(Entries taken from a collection)
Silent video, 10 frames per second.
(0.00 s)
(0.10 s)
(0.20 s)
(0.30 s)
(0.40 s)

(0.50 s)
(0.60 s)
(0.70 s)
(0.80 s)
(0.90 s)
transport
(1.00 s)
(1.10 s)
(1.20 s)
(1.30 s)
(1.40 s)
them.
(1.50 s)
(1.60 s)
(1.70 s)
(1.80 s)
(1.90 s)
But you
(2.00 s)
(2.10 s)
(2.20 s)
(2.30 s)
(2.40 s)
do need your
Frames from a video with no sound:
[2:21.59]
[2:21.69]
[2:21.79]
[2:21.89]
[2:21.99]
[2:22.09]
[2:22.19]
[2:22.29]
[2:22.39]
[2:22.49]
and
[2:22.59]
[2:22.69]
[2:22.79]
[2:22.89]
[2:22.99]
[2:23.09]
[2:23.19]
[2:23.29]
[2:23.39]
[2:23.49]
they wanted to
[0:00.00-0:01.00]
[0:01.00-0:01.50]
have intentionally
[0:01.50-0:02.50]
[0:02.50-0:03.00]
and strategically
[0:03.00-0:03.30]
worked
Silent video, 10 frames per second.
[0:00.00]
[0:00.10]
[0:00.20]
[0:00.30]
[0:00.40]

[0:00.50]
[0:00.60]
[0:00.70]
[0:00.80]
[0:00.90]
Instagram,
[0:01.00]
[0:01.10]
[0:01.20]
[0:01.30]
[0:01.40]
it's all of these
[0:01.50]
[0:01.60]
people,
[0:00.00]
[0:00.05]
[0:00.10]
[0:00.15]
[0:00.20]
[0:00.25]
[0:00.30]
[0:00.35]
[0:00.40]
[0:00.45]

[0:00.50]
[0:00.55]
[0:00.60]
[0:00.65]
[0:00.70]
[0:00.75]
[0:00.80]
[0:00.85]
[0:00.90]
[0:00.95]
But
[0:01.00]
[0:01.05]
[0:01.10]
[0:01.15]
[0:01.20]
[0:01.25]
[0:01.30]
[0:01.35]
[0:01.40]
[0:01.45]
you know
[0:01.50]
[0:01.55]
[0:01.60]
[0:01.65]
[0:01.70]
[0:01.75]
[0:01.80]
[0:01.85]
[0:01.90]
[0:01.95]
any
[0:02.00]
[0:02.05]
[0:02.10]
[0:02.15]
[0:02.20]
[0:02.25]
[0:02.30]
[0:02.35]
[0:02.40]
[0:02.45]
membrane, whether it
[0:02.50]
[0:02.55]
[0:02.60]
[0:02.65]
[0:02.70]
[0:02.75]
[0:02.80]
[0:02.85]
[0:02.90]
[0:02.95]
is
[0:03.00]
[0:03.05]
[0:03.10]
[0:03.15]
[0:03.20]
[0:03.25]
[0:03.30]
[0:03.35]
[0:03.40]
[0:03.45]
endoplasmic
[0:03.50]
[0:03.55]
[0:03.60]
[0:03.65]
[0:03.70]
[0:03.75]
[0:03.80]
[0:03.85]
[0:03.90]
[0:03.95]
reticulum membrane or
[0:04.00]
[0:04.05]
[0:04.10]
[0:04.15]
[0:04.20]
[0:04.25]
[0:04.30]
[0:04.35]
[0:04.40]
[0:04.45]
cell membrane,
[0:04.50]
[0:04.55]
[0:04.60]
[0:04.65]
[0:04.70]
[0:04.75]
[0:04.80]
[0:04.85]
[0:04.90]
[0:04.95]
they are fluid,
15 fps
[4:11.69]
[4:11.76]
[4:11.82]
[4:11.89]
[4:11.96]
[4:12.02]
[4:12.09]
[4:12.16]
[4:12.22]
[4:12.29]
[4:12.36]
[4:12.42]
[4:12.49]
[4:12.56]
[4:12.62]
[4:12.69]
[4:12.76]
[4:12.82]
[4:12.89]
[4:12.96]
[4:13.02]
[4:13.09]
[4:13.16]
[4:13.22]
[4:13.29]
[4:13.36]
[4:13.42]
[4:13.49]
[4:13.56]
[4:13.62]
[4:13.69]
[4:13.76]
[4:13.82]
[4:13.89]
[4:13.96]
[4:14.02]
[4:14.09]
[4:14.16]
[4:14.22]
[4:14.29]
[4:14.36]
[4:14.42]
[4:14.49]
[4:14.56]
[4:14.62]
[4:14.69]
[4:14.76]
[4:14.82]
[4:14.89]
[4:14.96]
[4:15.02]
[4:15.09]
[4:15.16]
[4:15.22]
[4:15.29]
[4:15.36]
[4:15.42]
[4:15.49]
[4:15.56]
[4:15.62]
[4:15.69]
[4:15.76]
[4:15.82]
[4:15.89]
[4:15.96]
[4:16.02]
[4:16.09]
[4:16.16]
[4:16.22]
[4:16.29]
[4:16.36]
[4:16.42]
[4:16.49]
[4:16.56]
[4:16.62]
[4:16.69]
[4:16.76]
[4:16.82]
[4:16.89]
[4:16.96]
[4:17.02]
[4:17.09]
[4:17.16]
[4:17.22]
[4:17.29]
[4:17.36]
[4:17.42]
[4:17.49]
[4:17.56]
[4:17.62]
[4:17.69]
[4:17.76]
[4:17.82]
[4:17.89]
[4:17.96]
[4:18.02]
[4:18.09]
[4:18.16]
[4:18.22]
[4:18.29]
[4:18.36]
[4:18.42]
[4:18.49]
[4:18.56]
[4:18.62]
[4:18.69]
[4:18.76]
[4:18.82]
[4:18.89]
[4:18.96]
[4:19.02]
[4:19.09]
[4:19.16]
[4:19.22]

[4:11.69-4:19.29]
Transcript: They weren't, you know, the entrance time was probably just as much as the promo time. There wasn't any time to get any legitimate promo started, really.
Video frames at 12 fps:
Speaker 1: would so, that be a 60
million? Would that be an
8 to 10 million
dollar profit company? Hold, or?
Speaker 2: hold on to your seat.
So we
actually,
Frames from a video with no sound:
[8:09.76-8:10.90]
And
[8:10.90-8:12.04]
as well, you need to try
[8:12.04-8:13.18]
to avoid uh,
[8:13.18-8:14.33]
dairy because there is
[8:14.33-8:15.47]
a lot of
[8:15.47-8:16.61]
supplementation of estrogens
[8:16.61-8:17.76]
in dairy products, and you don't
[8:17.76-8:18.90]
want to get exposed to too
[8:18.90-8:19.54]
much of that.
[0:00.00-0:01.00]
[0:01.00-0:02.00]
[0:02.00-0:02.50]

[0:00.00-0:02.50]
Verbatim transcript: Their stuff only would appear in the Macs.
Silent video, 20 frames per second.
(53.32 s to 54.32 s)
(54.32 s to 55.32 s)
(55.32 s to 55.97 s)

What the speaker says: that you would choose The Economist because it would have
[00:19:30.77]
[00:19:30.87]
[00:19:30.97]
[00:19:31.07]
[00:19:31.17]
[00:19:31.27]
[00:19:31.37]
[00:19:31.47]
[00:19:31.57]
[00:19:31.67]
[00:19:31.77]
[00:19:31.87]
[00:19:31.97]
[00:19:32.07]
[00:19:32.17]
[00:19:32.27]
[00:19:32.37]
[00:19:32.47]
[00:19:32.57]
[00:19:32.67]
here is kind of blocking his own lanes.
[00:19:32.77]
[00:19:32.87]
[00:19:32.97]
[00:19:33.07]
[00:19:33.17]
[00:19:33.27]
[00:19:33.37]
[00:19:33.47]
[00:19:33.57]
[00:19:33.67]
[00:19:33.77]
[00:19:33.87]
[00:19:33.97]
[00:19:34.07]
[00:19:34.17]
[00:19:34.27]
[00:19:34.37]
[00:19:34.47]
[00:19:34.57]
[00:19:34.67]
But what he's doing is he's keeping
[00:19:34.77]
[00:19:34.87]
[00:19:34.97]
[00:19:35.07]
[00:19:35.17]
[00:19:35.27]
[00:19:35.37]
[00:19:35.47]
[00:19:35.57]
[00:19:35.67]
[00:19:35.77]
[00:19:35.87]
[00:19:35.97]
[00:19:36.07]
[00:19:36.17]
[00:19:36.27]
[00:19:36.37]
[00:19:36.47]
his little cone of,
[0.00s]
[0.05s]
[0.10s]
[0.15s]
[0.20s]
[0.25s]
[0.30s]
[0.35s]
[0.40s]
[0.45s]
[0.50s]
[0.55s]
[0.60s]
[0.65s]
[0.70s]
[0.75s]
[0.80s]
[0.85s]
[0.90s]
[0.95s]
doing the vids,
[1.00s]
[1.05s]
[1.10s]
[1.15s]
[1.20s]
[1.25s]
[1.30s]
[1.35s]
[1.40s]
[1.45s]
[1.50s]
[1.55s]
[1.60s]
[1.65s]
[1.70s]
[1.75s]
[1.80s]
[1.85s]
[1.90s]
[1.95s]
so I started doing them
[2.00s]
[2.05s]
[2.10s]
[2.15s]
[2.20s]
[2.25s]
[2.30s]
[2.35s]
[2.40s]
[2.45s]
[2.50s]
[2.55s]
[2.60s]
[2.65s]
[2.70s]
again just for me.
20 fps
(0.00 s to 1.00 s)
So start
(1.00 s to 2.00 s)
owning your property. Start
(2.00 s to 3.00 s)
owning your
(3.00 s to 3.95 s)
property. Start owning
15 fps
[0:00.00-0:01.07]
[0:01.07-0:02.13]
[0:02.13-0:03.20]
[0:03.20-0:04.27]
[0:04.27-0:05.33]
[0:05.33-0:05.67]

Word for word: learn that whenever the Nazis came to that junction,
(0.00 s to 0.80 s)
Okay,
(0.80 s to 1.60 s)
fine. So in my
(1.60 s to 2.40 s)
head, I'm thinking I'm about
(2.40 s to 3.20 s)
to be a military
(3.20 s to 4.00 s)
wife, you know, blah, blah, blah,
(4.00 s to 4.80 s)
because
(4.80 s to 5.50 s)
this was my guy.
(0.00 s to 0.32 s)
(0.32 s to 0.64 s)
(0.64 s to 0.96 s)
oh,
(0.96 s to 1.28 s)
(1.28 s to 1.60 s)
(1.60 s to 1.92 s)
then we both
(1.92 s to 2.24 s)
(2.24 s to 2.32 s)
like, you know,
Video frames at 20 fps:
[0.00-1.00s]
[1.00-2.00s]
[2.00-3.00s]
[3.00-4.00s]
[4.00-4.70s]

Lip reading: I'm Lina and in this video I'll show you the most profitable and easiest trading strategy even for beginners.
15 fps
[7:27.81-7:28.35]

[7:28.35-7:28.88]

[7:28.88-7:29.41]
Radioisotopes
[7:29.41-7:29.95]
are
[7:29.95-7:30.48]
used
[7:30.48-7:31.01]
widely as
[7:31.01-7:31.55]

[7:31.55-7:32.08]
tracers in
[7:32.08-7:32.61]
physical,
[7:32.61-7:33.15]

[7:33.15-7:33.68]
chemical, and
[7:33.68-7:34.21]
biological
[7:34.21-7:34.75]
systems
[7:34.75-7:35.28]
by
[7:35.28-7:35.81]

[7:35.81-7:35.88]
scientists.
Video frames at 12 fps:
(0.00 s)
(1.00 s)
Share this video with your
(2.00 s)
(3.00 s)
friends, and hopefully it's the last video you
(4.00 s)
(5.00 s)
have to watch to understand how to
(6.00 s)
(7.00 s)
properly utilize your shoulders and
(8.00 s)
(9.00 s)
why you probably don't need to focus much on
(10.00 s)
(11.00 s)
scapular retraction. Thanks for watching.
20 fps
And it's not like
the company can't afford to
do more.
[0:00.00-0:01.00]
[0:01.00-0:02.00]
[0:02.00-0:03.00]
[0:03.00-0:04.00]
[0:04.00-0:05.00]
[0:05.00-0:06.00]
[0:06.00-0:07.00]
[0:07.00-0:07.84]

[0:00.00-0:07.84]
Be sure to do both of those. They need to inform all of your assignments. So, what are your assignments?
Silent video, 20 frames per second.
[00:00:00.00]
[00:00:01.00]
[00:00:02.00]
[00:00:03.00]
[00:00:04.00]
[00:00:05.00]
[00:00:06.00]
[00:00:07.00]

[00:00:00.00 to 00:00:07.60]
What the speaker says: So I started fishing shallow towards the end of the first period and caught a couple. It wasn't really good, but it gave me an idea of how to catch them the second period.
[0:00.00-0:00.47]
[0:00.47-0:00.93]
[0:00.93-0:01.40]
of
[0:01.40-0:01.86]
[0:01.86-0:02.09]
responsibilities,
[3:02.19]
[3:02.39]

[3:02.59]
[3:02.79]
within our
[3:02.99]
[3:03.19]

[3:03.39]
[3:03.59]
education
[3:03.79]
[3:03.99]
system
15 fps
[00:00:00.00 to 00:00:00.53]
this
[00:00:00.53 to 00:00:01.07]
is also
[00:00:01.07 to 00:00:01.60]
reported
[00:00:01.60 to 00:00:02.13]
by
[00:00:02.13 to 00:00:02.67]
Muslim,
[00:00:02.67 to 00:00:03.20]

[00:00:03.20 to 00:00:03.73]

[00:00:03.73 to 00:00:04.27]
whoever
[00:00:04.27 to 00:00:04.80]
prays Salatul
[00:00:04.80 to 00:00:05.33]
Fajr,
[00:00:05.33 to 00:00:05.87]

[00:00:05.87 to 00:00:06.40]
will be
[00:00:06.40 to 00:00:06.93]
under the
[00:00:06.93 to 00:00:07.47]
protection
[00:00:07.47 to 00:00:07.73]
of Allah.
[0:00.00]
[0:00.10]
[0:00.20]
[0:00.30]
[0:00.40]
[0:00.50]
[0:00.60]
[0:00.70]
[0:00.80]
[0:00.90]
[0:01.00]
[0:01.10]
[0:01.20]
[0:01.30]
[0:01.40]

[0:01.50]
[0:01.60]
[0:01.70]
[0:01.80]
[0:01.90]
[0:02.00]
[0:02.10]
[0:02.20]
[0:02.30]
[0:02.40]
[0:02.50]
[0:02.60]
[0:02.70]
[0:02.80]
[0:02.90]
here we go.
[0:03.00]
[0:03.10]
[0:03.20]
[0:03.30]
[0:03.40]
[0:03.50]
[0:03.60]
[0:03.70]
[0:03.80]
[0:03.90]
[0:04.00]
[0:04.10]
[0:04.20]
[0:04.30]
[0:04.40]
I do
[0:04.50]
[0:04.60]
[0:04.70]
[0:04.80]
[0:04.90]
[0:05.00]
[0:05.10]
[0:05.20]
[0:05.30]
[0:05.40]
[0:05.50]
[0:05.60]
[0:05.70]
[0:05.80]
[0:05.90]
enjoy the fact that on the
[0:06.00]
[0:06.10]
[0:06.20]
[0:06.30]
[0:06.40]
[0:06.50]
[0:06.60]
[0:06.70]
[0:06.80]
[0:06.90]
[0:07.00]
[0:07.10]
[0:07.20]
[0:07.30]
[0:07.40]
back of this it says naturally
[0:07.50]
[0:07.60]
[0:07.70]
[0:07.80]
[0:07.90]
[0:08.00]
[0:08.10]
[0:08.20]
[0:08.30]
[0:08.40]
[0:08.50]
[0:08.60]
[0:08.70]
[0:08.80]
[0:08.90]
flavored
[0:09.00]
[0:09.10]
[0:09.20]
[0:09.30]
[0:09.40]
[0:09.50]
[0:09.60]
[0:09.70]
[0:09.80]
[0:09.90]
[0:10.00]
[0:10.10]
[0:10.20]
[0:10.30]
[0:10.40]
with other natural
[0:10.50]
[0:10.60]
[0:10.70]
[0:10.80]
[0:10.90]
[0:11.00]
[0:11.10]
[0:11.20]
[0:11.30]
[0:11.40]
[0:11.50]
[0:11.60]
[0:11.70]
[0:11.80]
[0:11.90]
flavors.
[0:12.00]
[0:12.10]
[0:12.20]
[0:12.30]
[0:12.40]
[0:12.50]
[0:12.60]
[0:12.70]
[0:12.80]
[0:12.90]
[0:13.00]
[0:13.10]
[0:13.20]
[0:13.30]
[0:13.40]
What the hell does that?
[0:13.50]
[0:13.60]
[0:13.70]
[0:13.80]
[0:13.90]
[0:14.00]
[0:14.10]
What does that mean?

**YOUR INSTRUCTIONS**
Out of the data above, set down the lines from the one with "[00:19:32.07]" to the one with "[00:19:33.47]", both included, exactly as written and with no additions.

**RESPONSE FOR THIS EXERCISE**
[00:19:32.07]
[00:19:32.17]
[00:19:32.27]
[00:19:32.37]
[00:19:32.47]
[00:19:32.57]
[00:19:32.67]
here is kind of blocking his own lanes.
[00:19:32.77]
[00:19:32.87]
[00:19:32.97]
[00:19:33.07]
[00:19:33.17]
[00:19:33.27]
[00:19:33.37]
[00:19:33.47]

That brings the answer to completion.